Au soir de son existence, dans un carnet destiné à lui seul, le grand critique d'art Charles Millau parle avec un amour fou et un regret infini de Judith, la femme de sa vie.
Encore un effort et je vais l'entendre. Je l'entends : mais aussitôt je m'aperçois que ce sont les mots que me renvoie ma mémoire, et pas le son. Je me souviens du plaisir que j'éprouvais à l'écouter parler. Je tendais l'oreille pour savourer la mélodie de ses phrases, et je me surprenais parfois à prêter plus d'attention aux intonations musicales de sa voix qu'à ce qu'elle me disait. Elle avait des envolées vers l'aigu à l'approche de ce rire qu'elle laissait fuser à la fin de ses phrases. Je l'attendais: c'était comme si ce qu'elle était en train de dire devait nécessairement se conclure par une mélodie pure, comme si pour elle chaque parole prononcée devait, pour aller jusqu'au bout de ce qu'elle disait, se replier et se couler aussitôt dans le bonheur intérieur qui l'habitait. Il explosait en un carillon au bout de la phrase, une espèce de grelot, un trille qui s'accrochait à la dernière syllabe après l'avoir d'avance entraînée dans ses hauteurs: et puis cela redescendait aussitôt dans une zone plus tendre et plus moelleuse qui disait "Comme je suis heureuse de ce que je viens de vous dire ! Regardez- moi, prenez- moi, emportez- moi, je suis à vous, j'aime qu'on m'aime..."

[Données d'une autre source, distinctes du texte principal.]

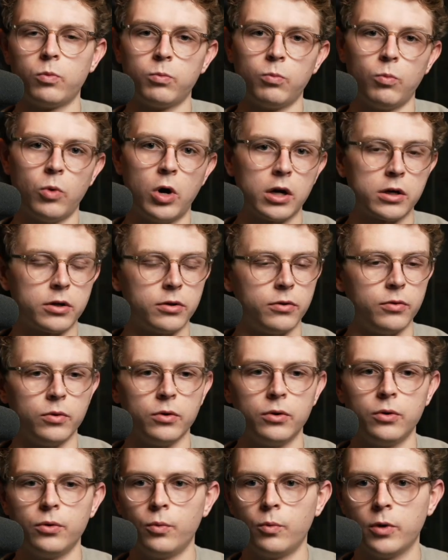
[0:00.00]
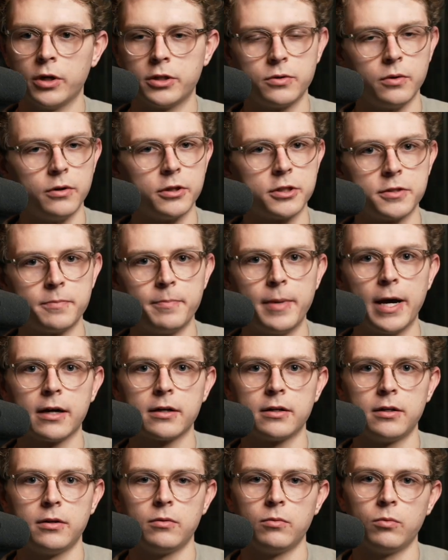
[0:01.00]
walked through what to
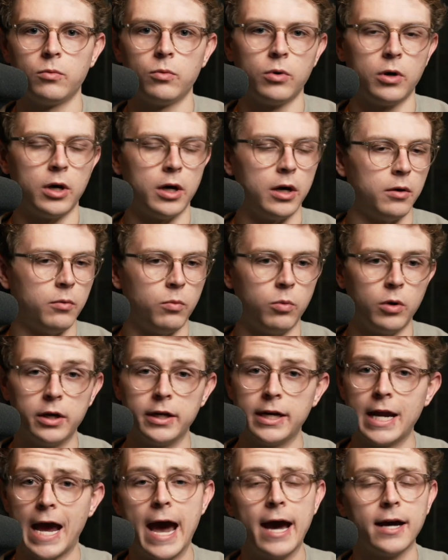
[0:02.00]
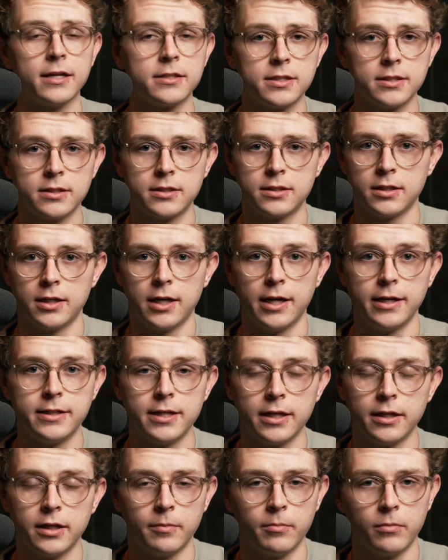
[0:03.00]
expect, what an as-is
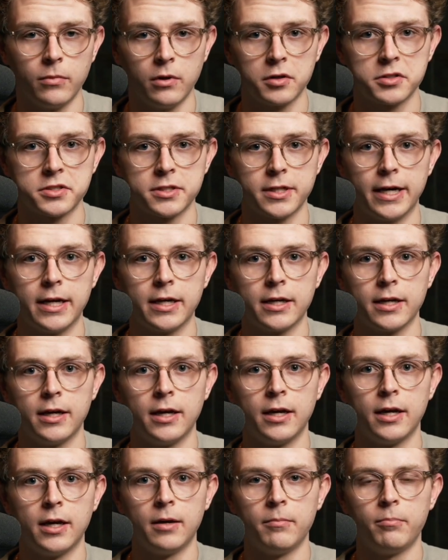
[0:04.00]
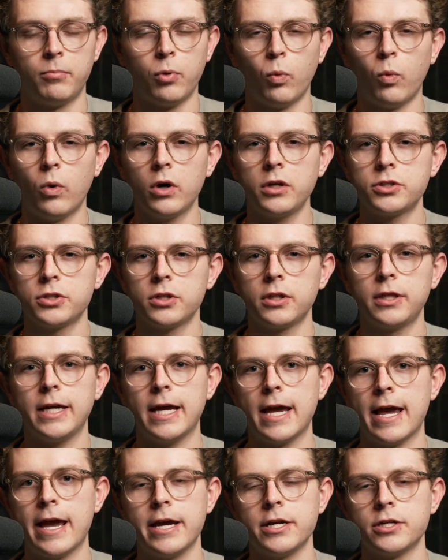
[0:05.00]
addendum looks like. But what should
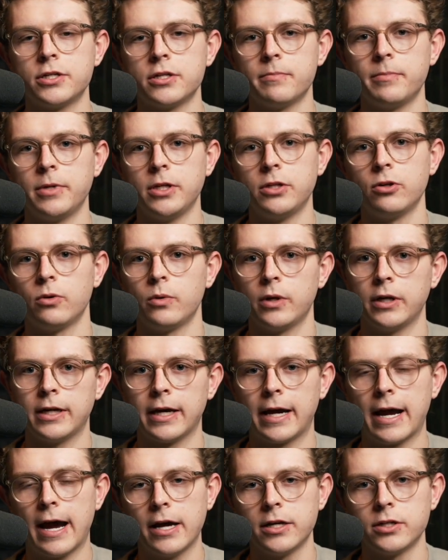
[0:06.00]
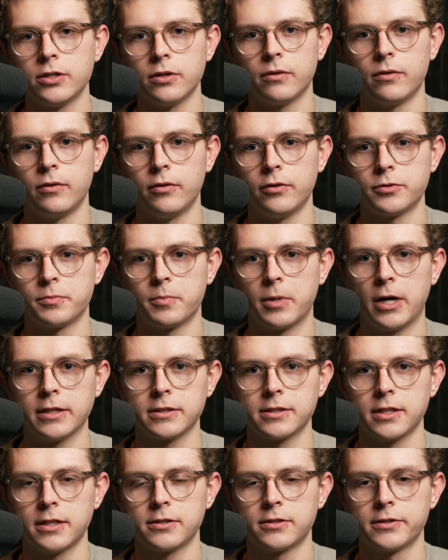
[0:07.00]
the agent be doing to guide you through this
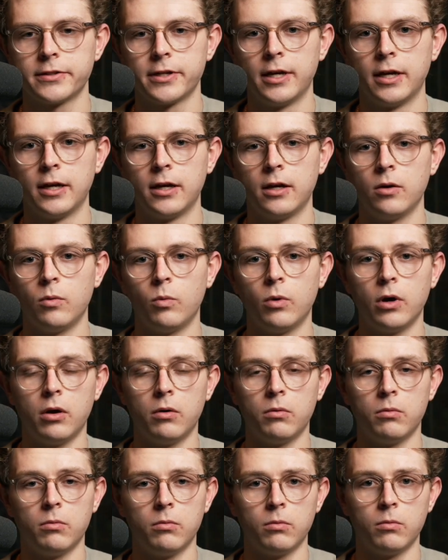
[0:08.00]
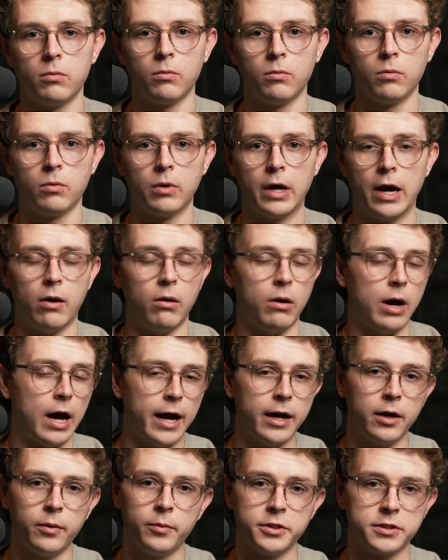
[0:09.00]
process? Well, how
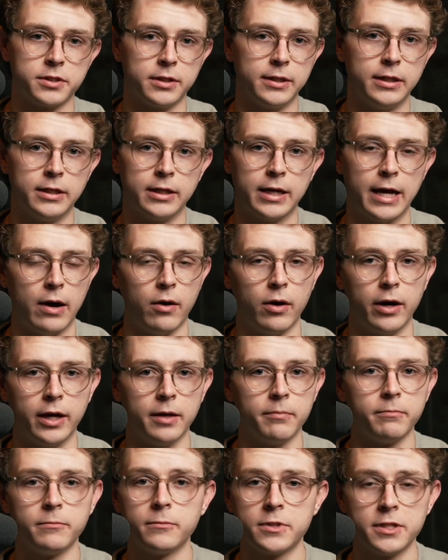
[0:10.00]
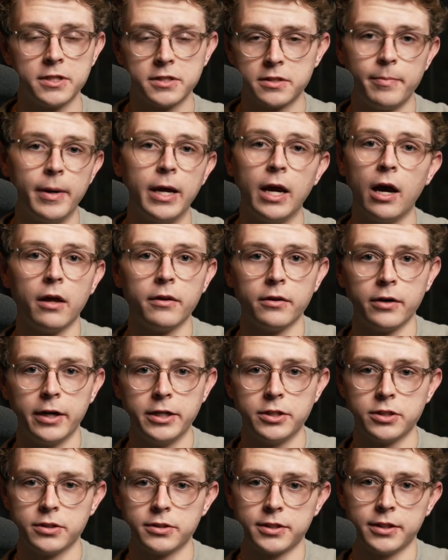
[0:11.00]
I always lead and how I anticipate other
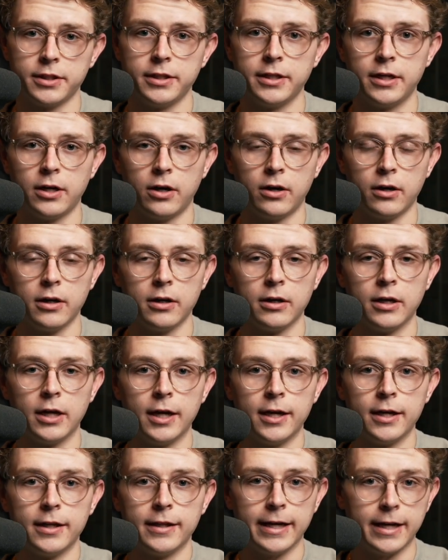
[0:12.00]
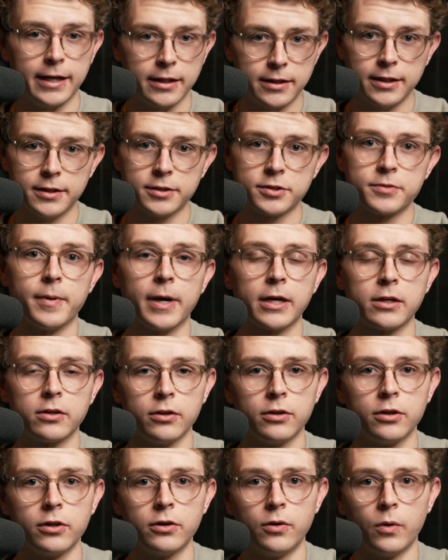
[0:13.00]
agents lead are they get the inspector
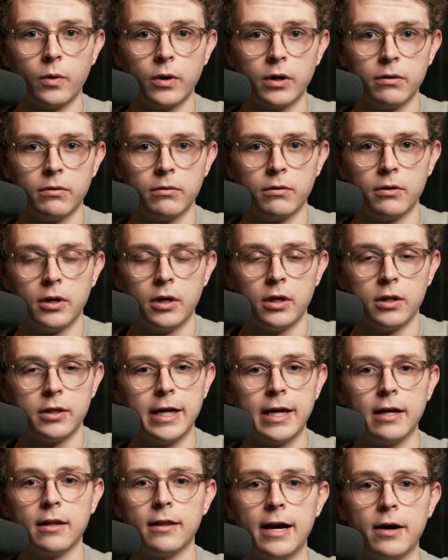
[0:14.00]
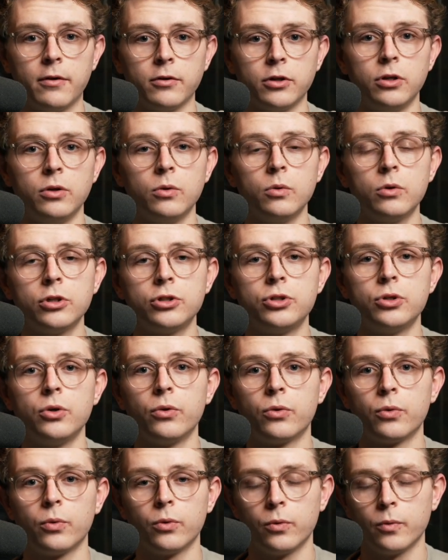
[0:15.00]
in the door, they allow you to chew
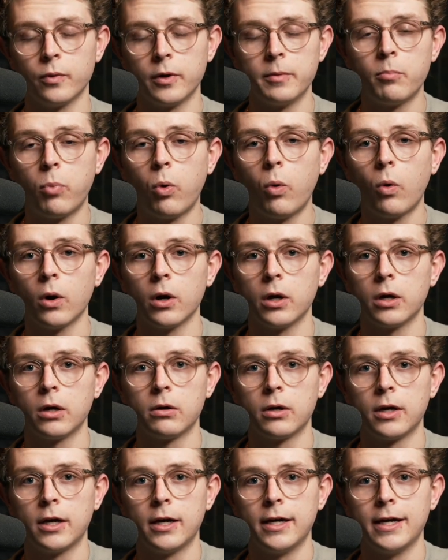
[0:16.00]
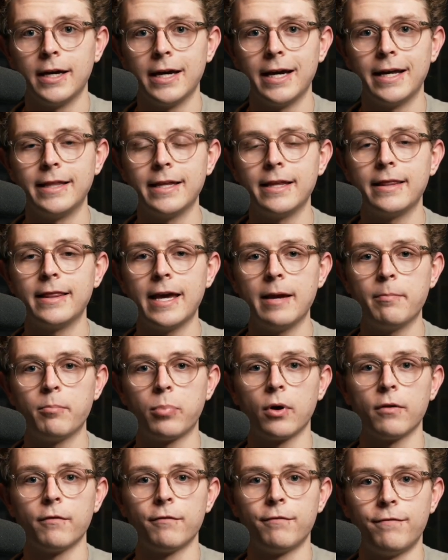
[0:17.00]
through the report, and then they
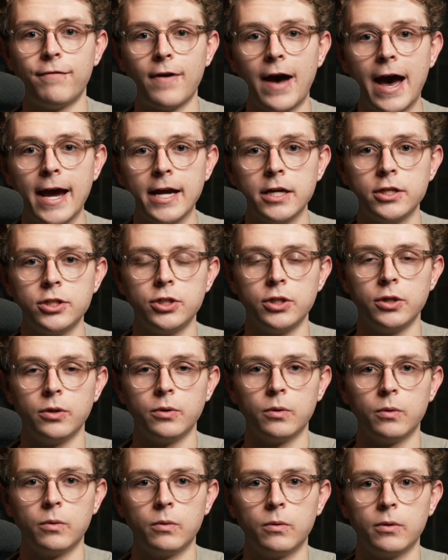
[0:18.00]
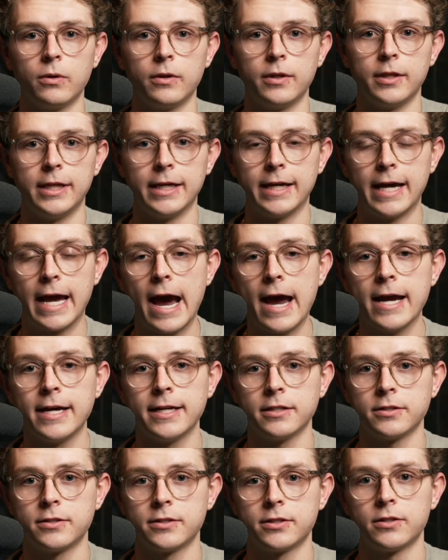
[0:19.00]
provide you the
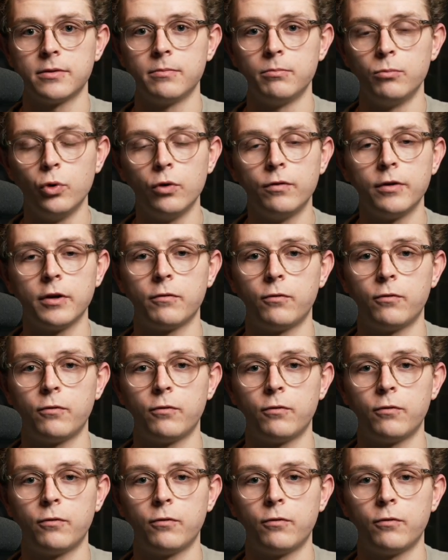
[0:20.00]
guidance moving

Cette nuit, dans l'obscurité de ma chambre, ayant renoncé au sommeil, je remuais dans ma tête non pas le son, mais la pensée du son de la voix de Judith : j'ai entrevu pour la première fois ce que pouvait être la mémoire d'un musicien. Je n'avais jamais songé à cela. Je les envie, ces gens pour qui le son a une substance, une matière, comme le sont pour moi les couleurs et les formes, les mouvements et les lignes.